-- What is needed --
Transcribe all of the data exactly. Images stay out.
(Data listing)
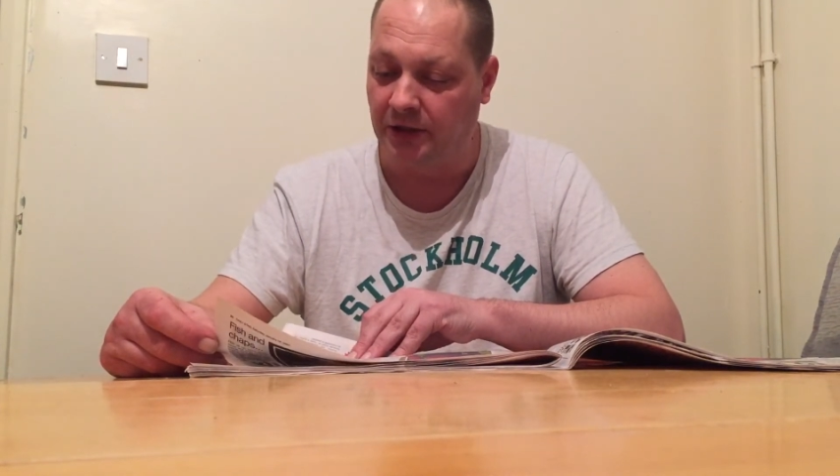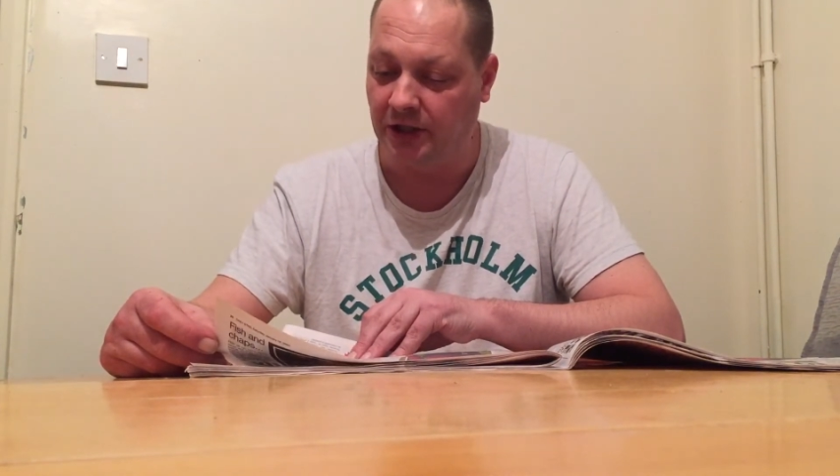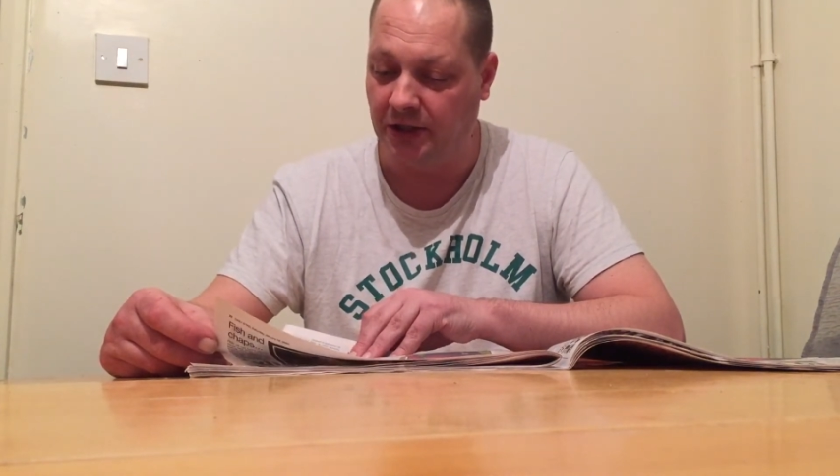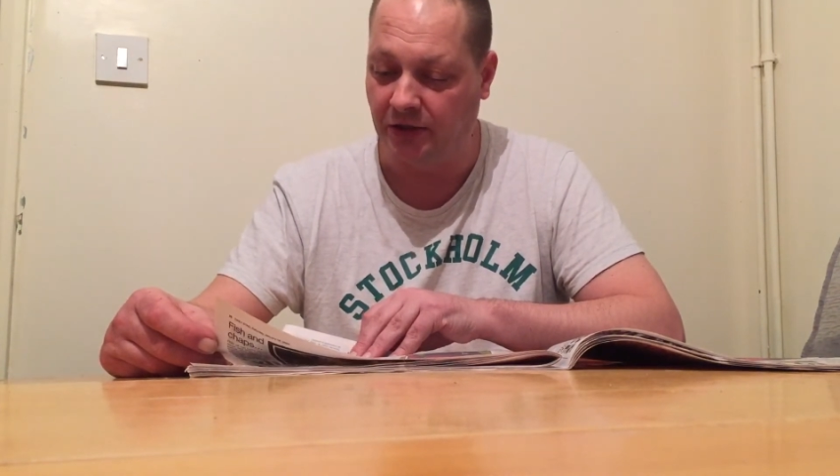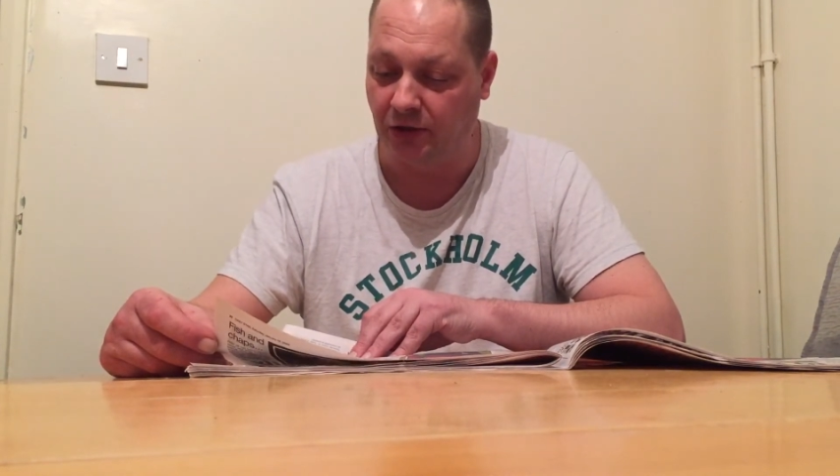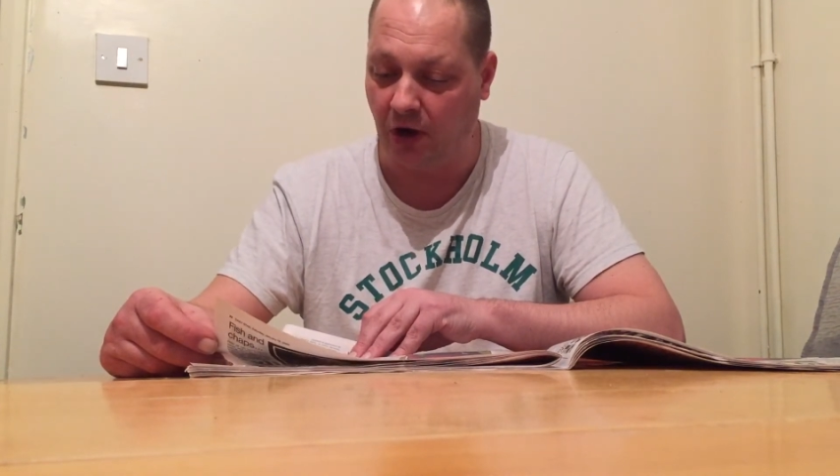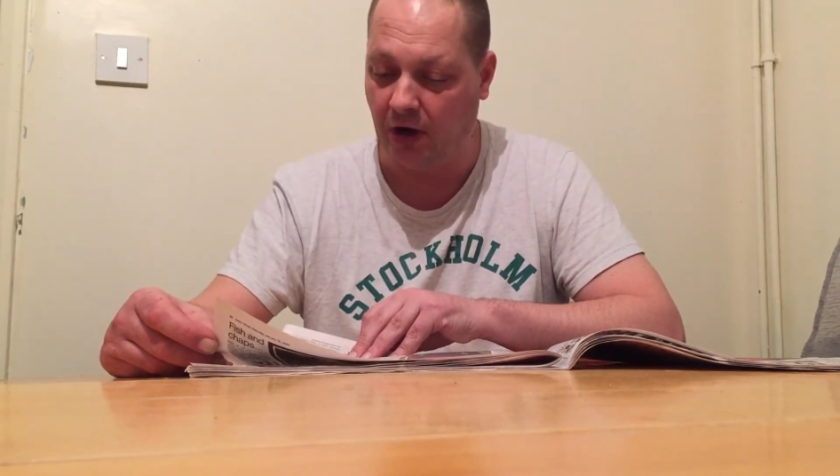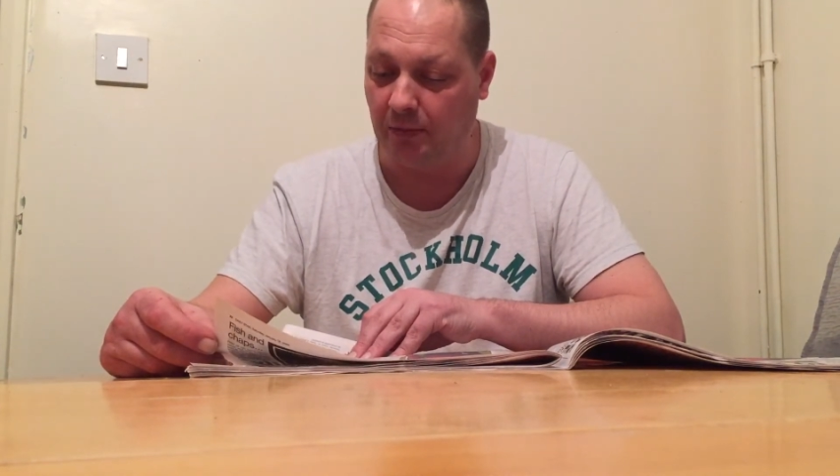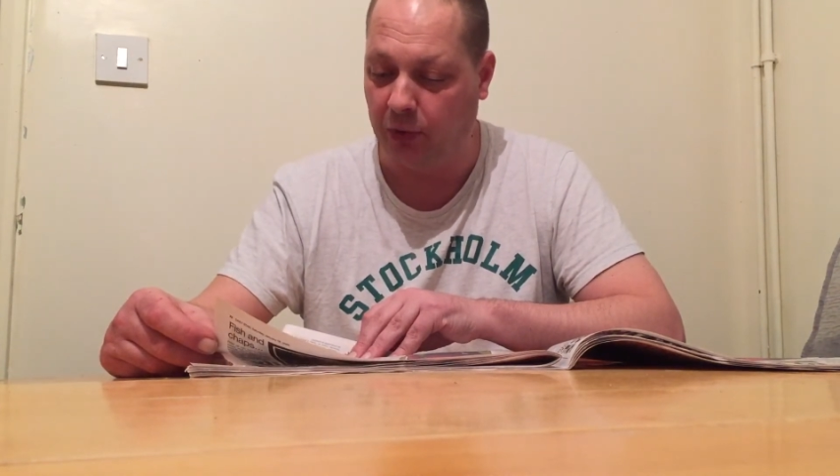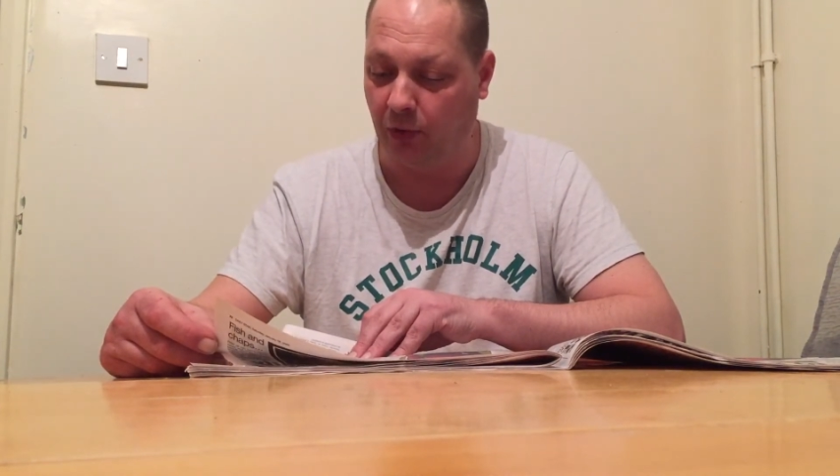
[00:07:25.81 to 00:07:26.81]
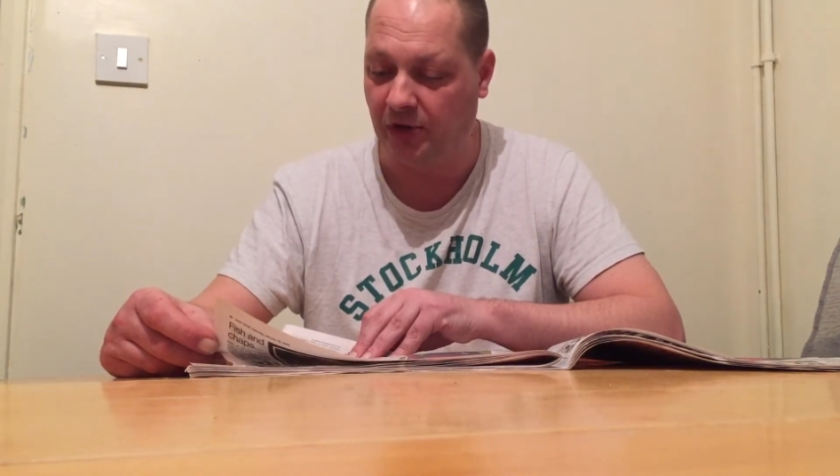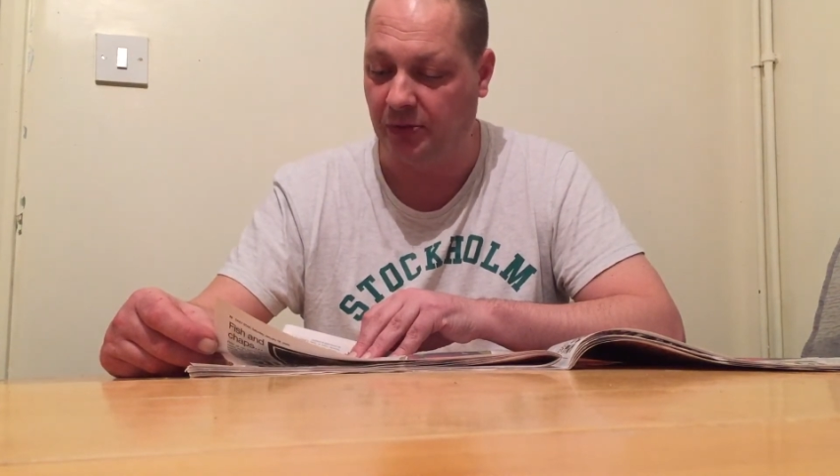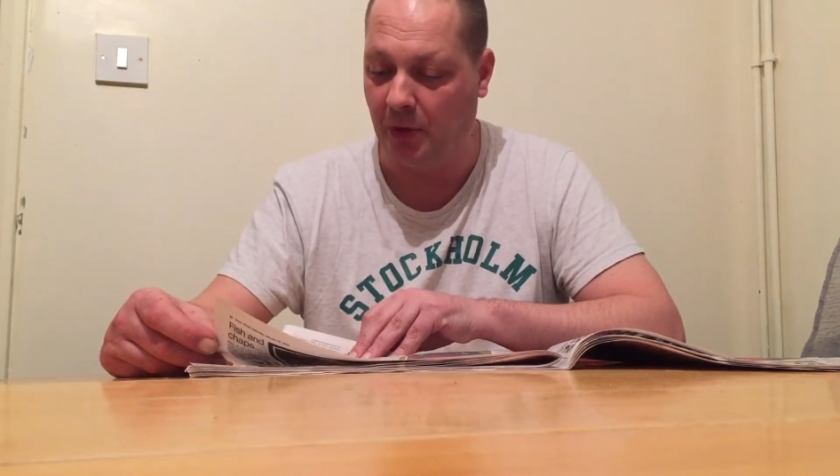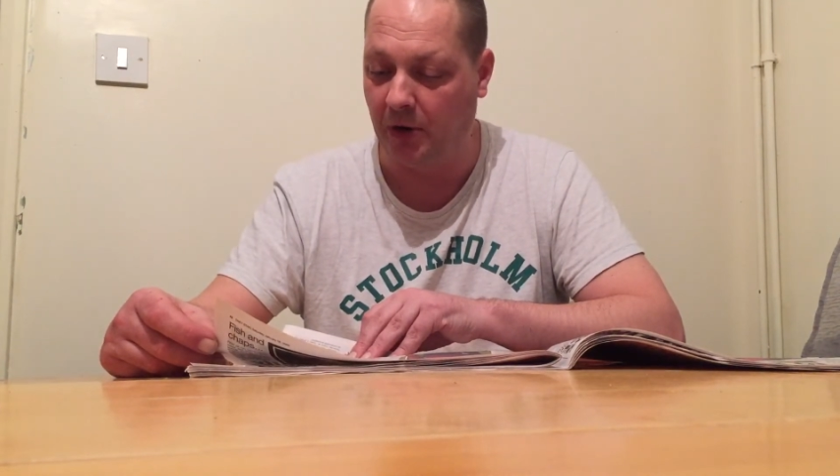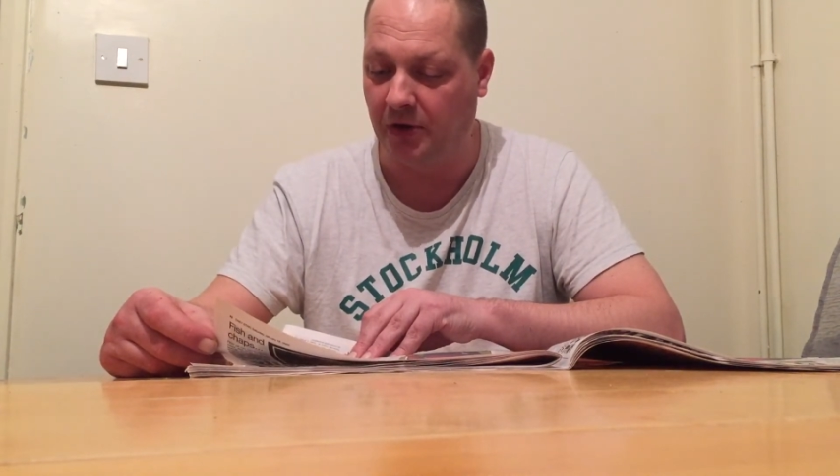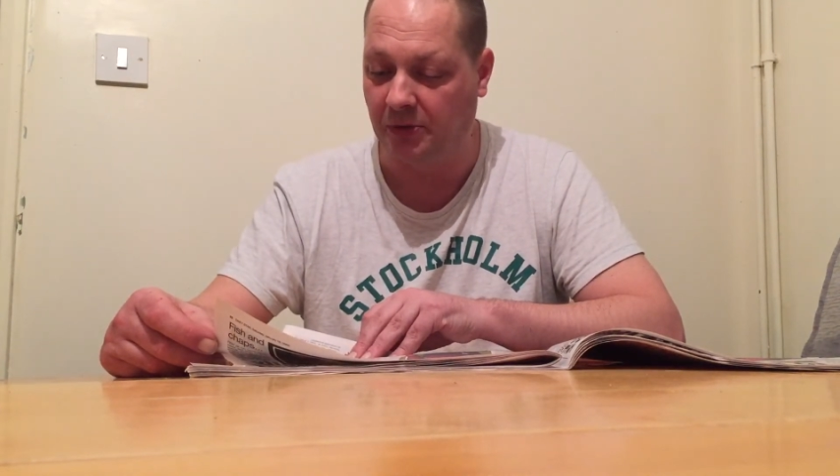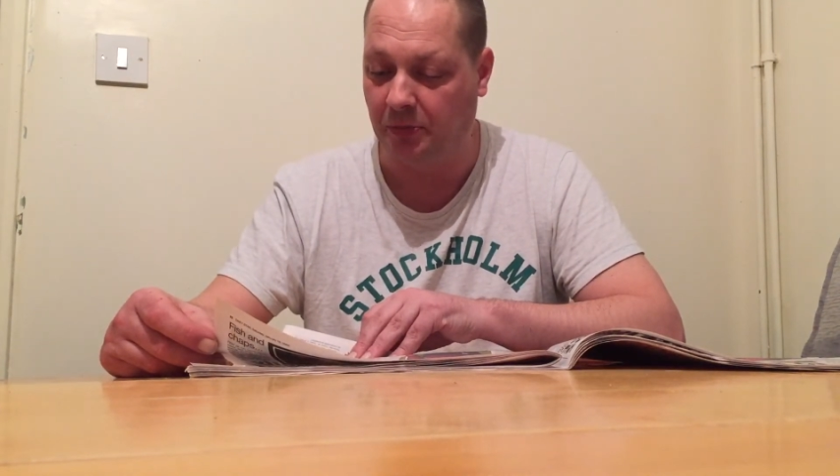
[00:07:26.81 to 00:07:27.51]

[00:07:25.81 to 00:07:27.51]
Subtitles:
she does not employ smokers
(End Data listing)
-- Response --
[00:07:25.81 to 00:07:26.81]
[00:07:26.81 to 00:07:27.51]

[00:07:25.81 to 00:07:27.51]
Subtitles:
she does not employ smokers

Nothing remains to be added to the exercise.